--- Material provided ---

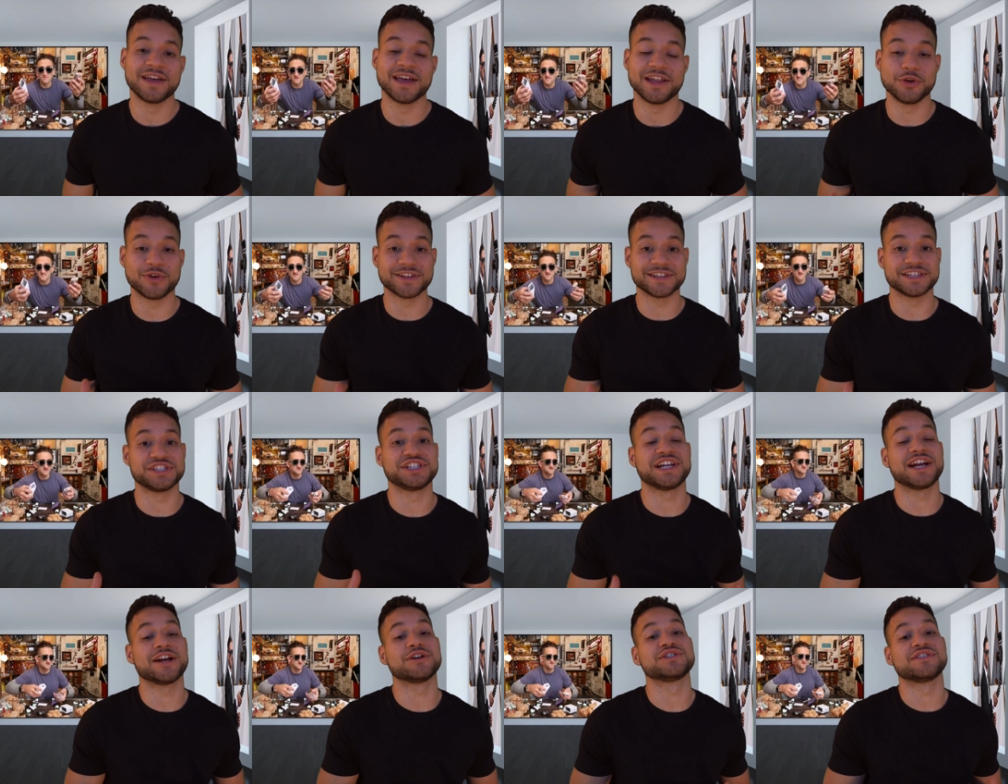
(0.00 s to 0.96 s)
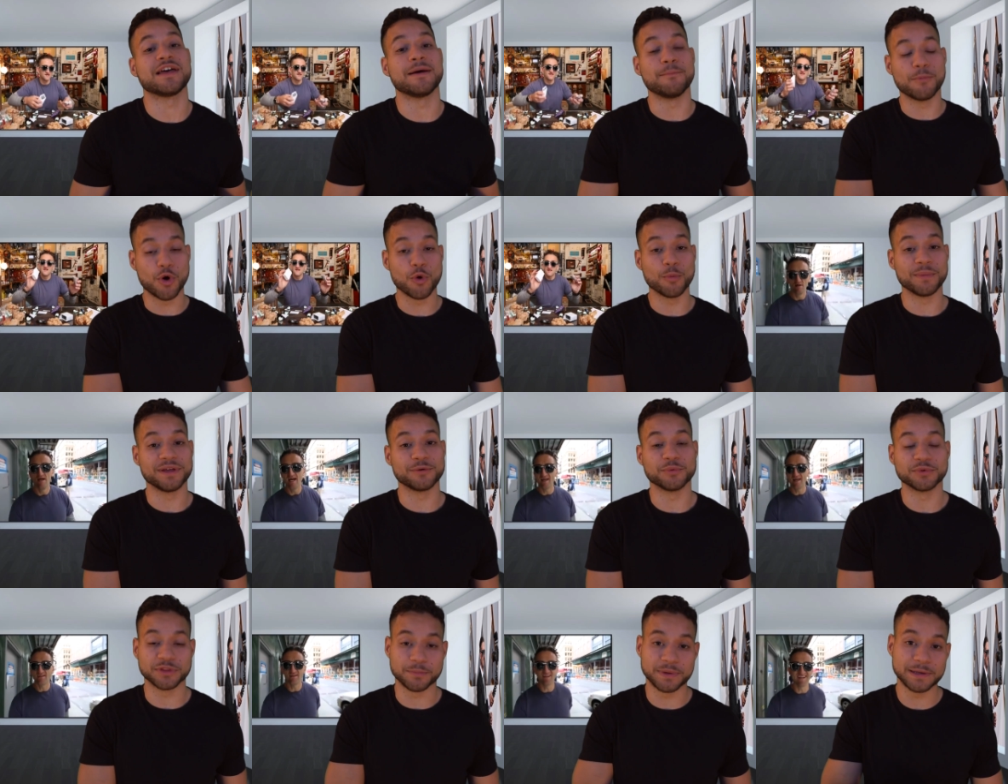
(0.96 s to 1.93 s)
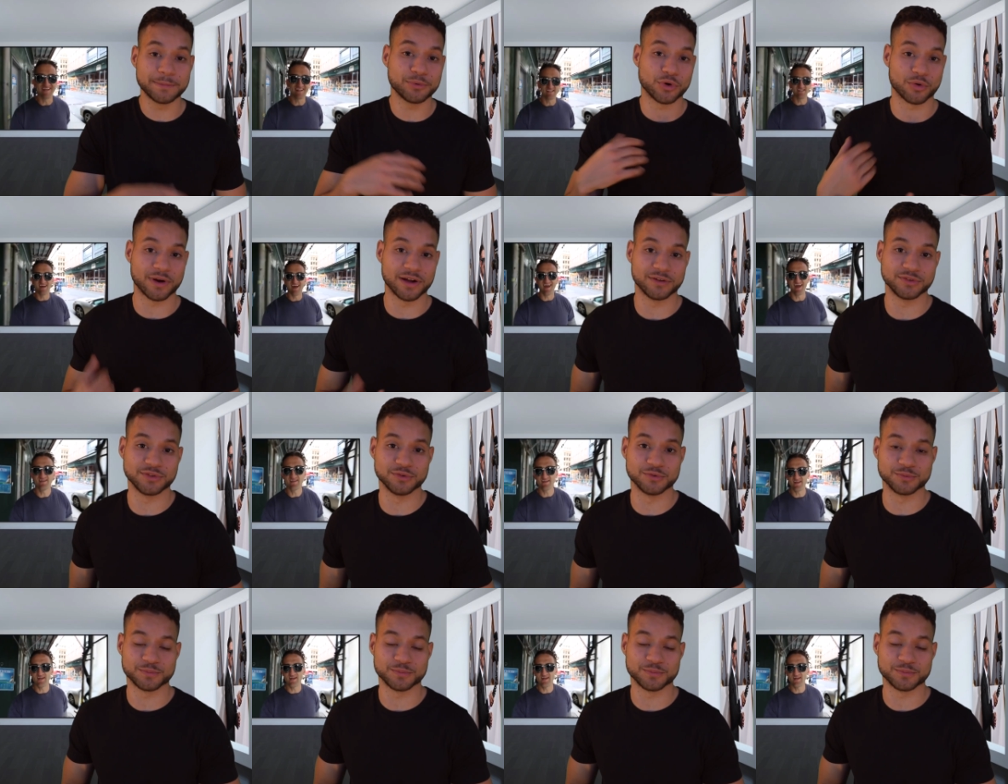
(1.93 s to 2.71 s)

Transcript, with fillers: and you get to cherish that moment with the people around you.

---

Problem description
In the copy, include no pictures, but repeat the listing exactly.

Solution for this task
(0.00 s to 0.96 s)
(0.96 s to 1.93 s)
(1.93 s to 2.71 s)

Transcript, with fillers: and you get to cherish that moment with the people around you.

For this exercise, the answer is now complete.